— Exercise description —
When you copy the records, keep every word exact and leave the pictures out.

•••

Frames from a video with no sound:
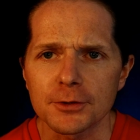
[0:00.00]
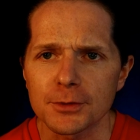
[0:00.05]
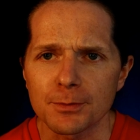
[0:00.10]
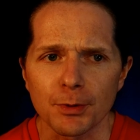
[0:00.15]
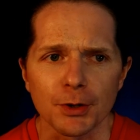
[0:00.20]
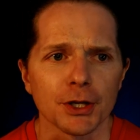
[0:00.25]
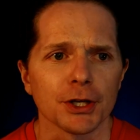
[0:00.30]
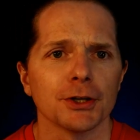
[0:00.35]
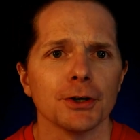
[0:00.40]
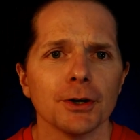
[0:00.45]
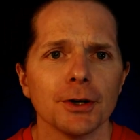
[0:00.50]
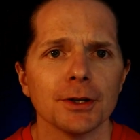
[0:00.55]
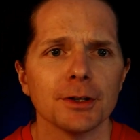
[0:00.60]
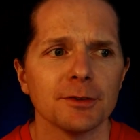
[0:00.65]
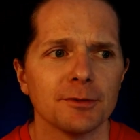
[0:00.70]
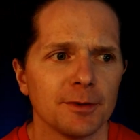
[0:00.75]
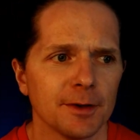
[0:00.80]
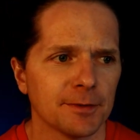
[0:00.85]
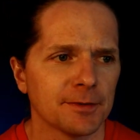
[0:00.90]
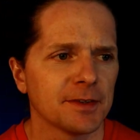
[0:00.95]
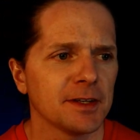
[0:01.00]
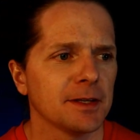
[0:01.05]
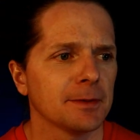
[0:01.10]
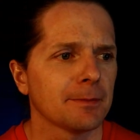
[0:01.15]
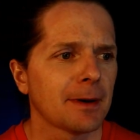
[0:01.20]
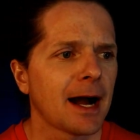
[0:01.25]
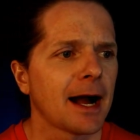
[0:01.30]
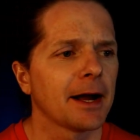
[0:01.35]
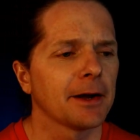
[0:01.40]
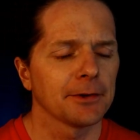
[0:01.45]
was pretty good. 15
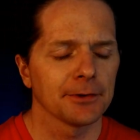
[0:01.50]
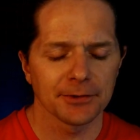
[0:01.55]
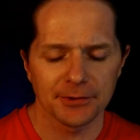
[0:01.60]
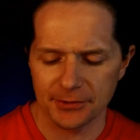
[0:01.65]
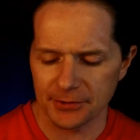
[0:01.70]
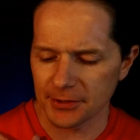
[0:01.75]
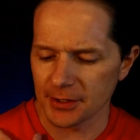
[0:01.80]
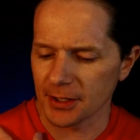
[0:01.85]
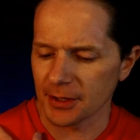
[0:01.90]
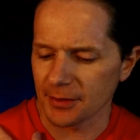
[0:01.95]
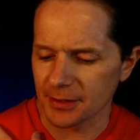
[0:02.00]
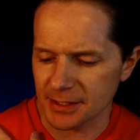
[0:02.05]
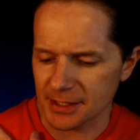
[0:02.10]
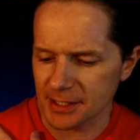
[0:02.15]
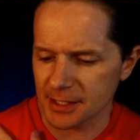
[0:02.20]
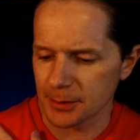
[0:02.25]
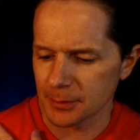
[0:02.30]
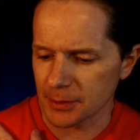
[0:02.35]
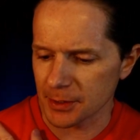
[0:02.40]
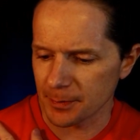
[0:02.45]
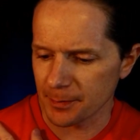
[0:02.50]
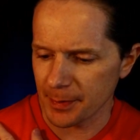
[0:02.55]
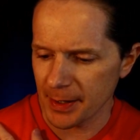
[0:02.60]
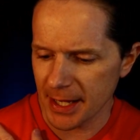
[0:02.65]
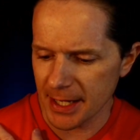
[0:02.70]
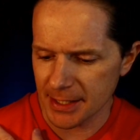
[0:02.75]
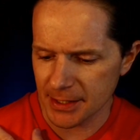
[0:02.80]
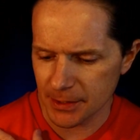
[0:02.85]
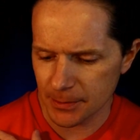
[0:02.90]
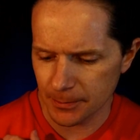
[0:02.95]
miles. Let's see what the
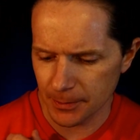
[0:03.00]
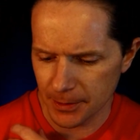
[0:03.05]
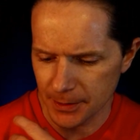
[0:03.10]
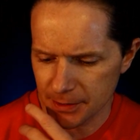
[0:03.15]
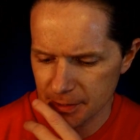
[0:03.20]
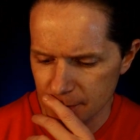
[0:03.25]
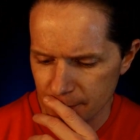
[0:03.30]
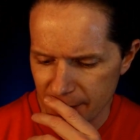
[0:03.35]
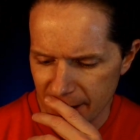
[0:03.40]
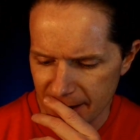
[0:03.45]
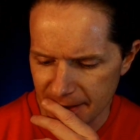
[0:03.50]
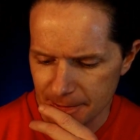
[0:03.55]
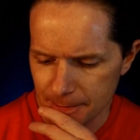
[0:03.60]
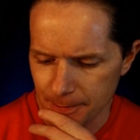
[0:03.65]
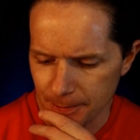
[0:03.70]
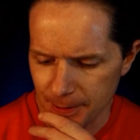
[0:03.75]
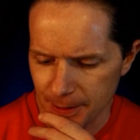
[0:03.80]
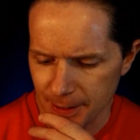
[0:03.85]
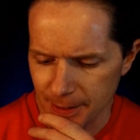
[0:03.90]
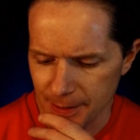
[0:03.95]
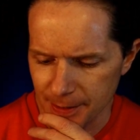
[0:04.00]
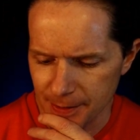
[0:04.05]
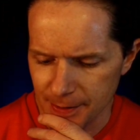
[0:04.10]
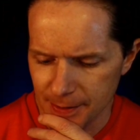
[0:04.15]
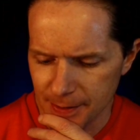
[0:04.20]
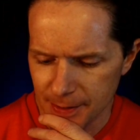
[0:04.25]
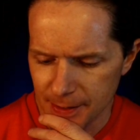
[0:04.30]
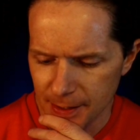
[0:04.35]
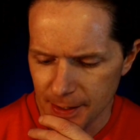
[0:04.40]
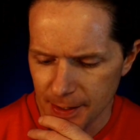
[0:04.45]
pace was. The pace
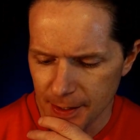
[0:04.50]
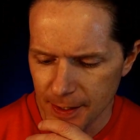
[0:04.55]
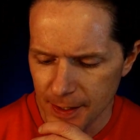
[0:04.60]
was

•••

— Task response —
Frames from a video with no sound:
[0:00.00]
[0:00.05]
[0:00.10]
[0:00.15]
[0:00.20]
[0:00.25]
[0:00.30]
[0:00.35]
[0:00.40]
[0:00.45]
[0:00.50]
[0:00.55]
[0:00.60]
[0:00.65]
[0:00.70]
[0:00.75]
[0:00.80]
[0:00.85]
[0:00.90]
[0:00.95]
[0:01.00]
[0:01.05]
[0:01.10]
[0:01.15]
[0:01.20]
[0:01.25]
[0:01.30]
[0:01.35]
[0:01.40]
[0:01.45]
was pretty good. 15
[0:01.50]
[0:01.55]
[0:01.60]
[0:01.65]
[0:01.70]
[0:01.75]
[0:01.80]
[0:01.85]
[0:01.90]
[0:01.95]
[0:02.00]
[0:02.05]
[0:02.10]
[0:02.15]
[0:02.20]
[0:02.25]
[0:02.30]
[0:02.35]
[0:02.40]
[0:02.45]
[0:02.50]
[0:02.55]
[0:02.60]
[0:02.65]
[0:02.70]
[0:02.75]
[0:02.80]
[0:02.85]
[0:02.90]
[0:02.95]
miles. Let's see what the
[0:03.00]
[0:03.05]
[0:03.10]
[0:03.15]
[0:03.20]
[0:03.25]
[0:03.30]
[0:03.35]
[0:03.40]
[0:03.45]
[0:03.50]
[0:03.55]
[0:03.60]
[0:03.65]
[0:03.70]
[0:03.75]
[0:03.80]
[0:03.85]
[0:03.90]
[0:03.95]
[0:04.00]
[0:04.05]
[0:04.10]
[0:04.15]
[0:04.20]
[0:04.25]
[0:04.30]
[0:04.35]
[0:04.40]
[0:04.45]
pace was. The pace
[0:04.50]
[0:04.55]
[0:04.60]
was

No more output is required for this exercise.